Começamos, assim, a delinear o problema que se avoluma dentro da Igreja Católica e recorrente ao longo dos dois mil e poucos anos do Cristianismo. Portanto, nada de novo. As primeiras pistas, que vamos utilizar, são-nos dadas por Bento XVI no último volume da sua Trilogia sobre Jesus de Nazaré, dedicado à infância de Jesus. Centra-nos nas duas versões da genealogia: em Mateus (1, 1-17) e em Lucas (3, 23-38). Em ambas deparamos com uma mudança radical quando interrompem a linhagem patriarcal, com origem em Abraão, “porque Jesus não foi gerado por José, mas realmente nasceu da Virgem Maria por obra do Espírito Santo”. Nenhuma das genealogias se detém na origem patriarcal, na promessa a Abraão, mas, a de Mateus “está determinada totalmente pela figura de David, o rei a quem fora feita a promessa dum reino eterno (Sm 7, 16)”. A linhagem dos varões está vinculada à história do mundo, diz-nos Bento XVI, “e, apesar disso, no fim de contas é em Maria, a Virgem humilde de Nazaré, que acontece um novo início: recomeça de modo novo o ser humano”. Ou seja, temos uma nova proveniência – ontológica – pela concepção virginal de Maria.
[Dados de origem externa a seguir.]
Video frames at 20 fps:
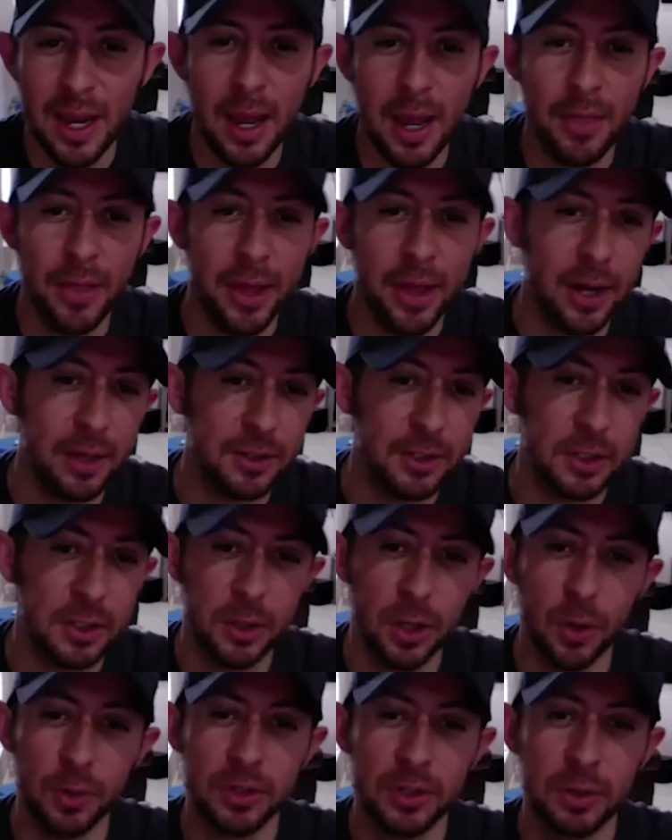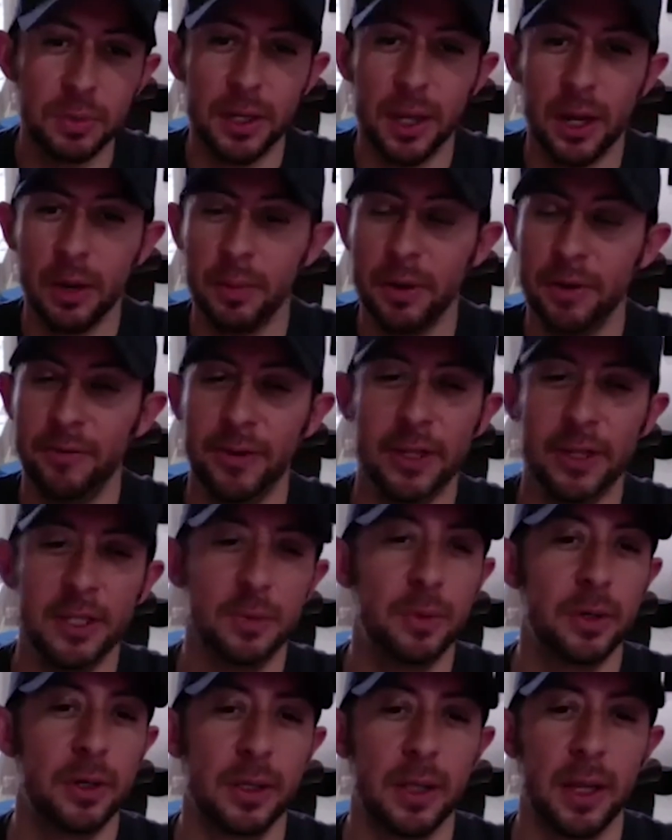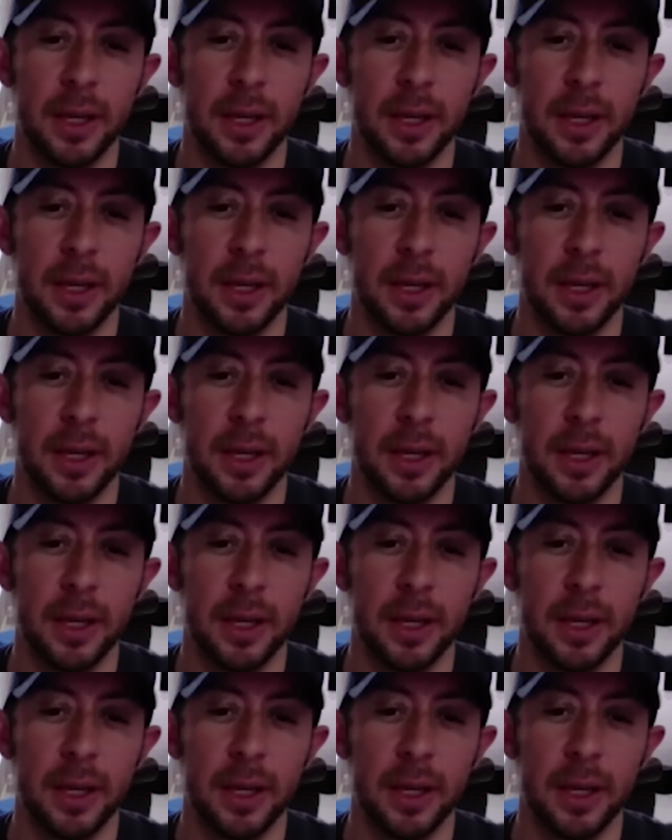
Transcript: and then I'll just throw something out on my Facebook.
Neste terceiro volume da Trilogia encontramos ainda uma pista importante na genealogia de São Mateus, que refere o nome de quatro mulheres: Tamar, Raab, Rute e a mulher de Urias (Betsabé), nenhuma delas era judia. Pelo contrário, três delas tiveram uma história de vida conotada com o pecado, prostituição e adultério. Bento XVI dá destaque a estas mulheres para mostrar que é por intermédio delas que “entra na genealogia de Jesus o mundo dos gentios: torna-se visível que a sua missão se destina a judeus e pagãos”. Também o rei David, de cuja linhagem nasce Jesus de Nazaré, cometeu adultério e homicídio. É precisamente nestas genealogias onde Maria adquire um particular relevo, pois ela é protagonista na viragem do mundo Antigo para a nova criação. É aqui que os teólogos de matriz patrística inscrevem a Igreja, ou seja, Maria está acima do ministério de Pedro pois é a realidade primordial, a forma perfeita e inigualável da Igreja (Cf. Ef 5, 27) e a única isenta de corrupção. A organização institucional, com base nos Doze Apóstolos, é posterior e está relacionada com a dimensão histórica da salvação, por isso mesmo, é passível de imperfeições. É também em Maria onde está ancorado o Papa Francisco e a hostilidade ao seu ministério resume-se na dificuldade de muitos em aceitar o alargamento da salvação a todos os povos.

Desde os primeiros séculos do Cristianismo que se tem mantido uma vertente patriarcal, filiada na promessa e na prosperidade de Abraão, permeada de gnosticismo. Formam uma elite que desde o século II querem afastar da salvação todos aqueles que estão unidos à linhagem de Maria. O que contradiz a inclusão dos gentios revelada no Novo Testamento: “os gentios são admitidos à mesma herança, membros do mesmo corpo e participantes da mesma promessa, em Cristo Jesus, por meio do Evangelho” (Ef 3, 6). Francisco denunciou-os abertamente na sua Exortação Apostólica Pós-Sinodal A Alegria do Evangelho, (nn. 93-97) e continua a fazer-lhes frente com o mesmo vigor e doutrina de Ireneu de Lyon, apenas para citar um exemplo. A Incarnação virginal sempre foi um espinho na História da humanidade, está na origem das primeiras heresias e foi debatida arduamente nos primeiros concílios. Mas Francisco reitera a teologia de Von Balthasar, que afirma: “Esta feminilidade da Igreja é a realidade englobante, enquanto o ministério assegurado pelos apóstolos e seus sucessores masculinos é uma mera função no interior desta realidade englobante”. Por este motivo, não se podem fechar os canais da graça como, por exemplo, o sinal da bênção quando é pedido, mesmo que seja pela mais desprezível das criaturas. Porque só Maria, a Igreja Imaculada, tem a perspectiva da realidade englobante que abre o acesso também aos pagãos.